Inicie el software asociado. Haga clic en el botón Reproducir para obtener una vista previa de la imagen y ajustar la perilla de enfoque fino en el microscopio hasta que la imagen aparezca nítida, clara y enfocada en la ventana de vista previa del software. Haga clic en el botón Capturar.
Dentro del software, haga clic en Archivo. Guardar como el tipo de archivo de imagen necesario. En el microscopio, gire la rueda de filtro a la posición número cinco para la imagen de campo brillante y repita los procedimientos de captura para obtener la imagen de campo brillante correspondiente.
Aquí se muestran imágenes de campo brillante que muestran los cambios morfológicos del HMDM en respuesta a estímulos. Los macrófagos polarizados M1 de experimentos con HMDM expuestos a la gamma de interferón y lipopolisacárido mostraron una forma celular alargada y similar al husillo. Para comparar, la morfología de los macrófagos polarizados M2 después de la exposición de HMDM a la interleucina 4 durante 48 horas eran típicamente redondas y planas.
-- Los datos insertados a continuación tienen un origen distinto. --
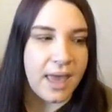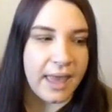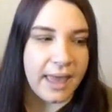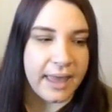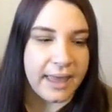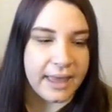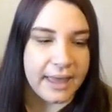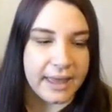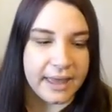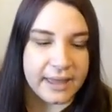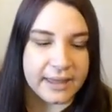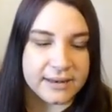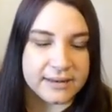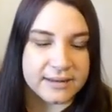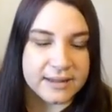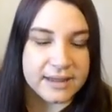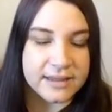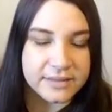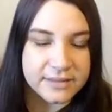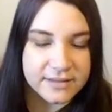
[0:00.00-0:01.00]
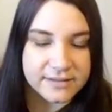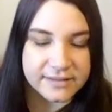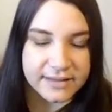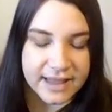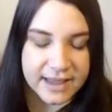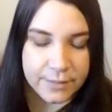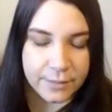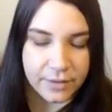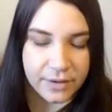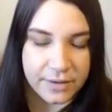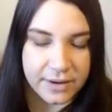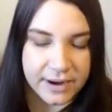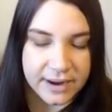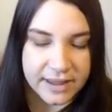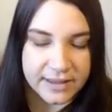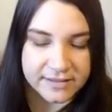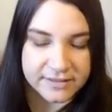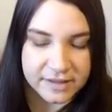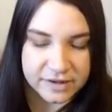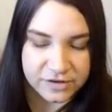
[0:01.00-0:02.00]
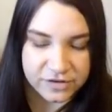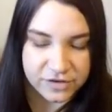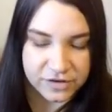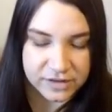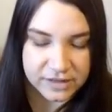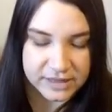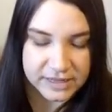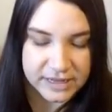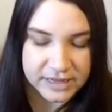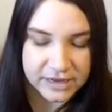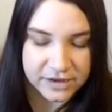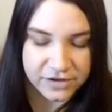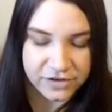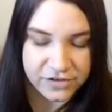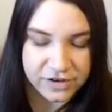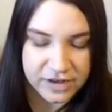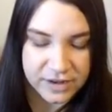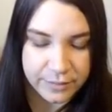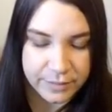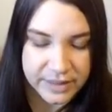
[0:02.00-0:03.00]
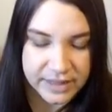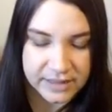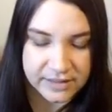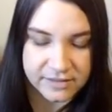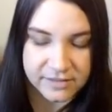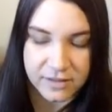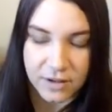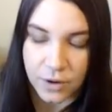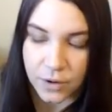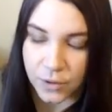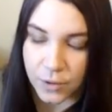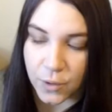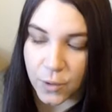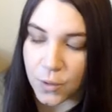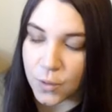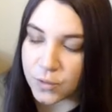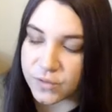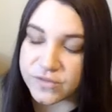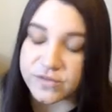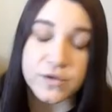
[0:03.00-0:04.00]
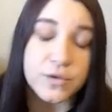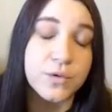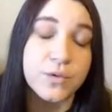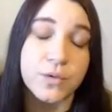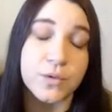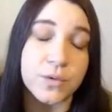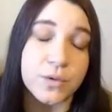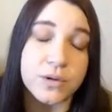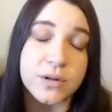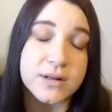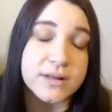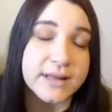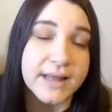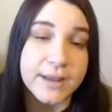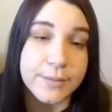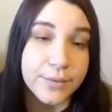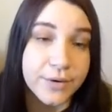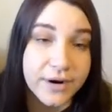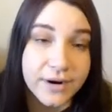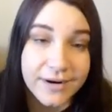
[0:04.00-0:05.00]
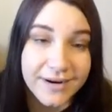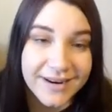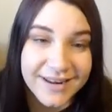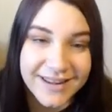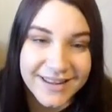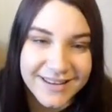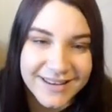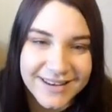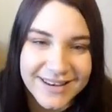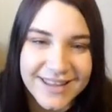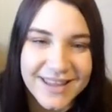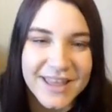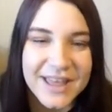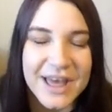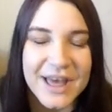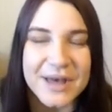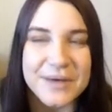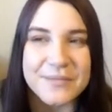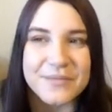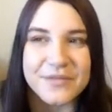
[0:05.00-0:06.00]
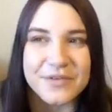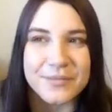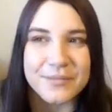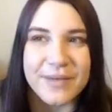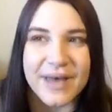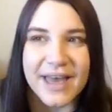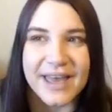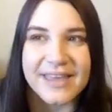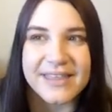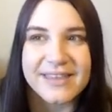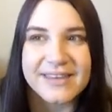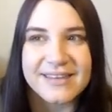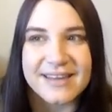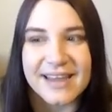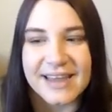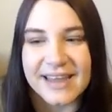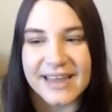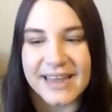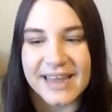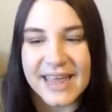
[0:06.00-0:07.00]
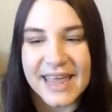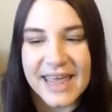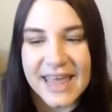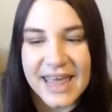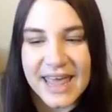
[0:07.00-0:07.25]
And in this library, essentially, she meets her old school librarian um, from back in the day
La capacidad de los fenotipos HMDM diferenciados para liberar METs se visualizó mediante imágenes de fluorescencia de células vivas con verde SYTOX. El control obtenido de cada fenotipo HMDM incubado durante 24 horas en ausencia de estímulos proinflamatorios mostró una tinción verde muy limitada. La tinción positiva de los MET, mostrada como vetas verdes, se logró con la exposición de M1-HMDM al ácido hipocloroso, PMA, interleucina 8 o TNF alfa.
La presencia de alguna tinción verde aparente en las células refleja la pérdida de integridad de la membrana que puede resultar de la muerte celular que es independiente de la liberación de trampa extracelular. Los experimentos realizados con M2-HMDM expuestos a la interleucina 4 no mostraron ninguna liberación de ADN de las células, como lo indica la ausencia de las hebras o rachas de ADN extracelular. Sin embargo, hubo alguna absorción celular de tinte fluorescente verde con el ácido hipocloroso y alfa TNF.
Es importante evitar la luz brillante directa que puede sobreexponecer la tinción antes de tomar imágenes. El ADN extracelular se puede cuantificar mediante análisis de qPCR sobre ADN nuclear y mitocondrial presente en el sobrenadante celular. La caracterización adicional de la estructura del mástil y sus funciones en la inflamación crónica utilizando HMDM pueden ser más relevantes clínicamente en comparación con otras tiendas de macrófagos de línea celular inmortalizada.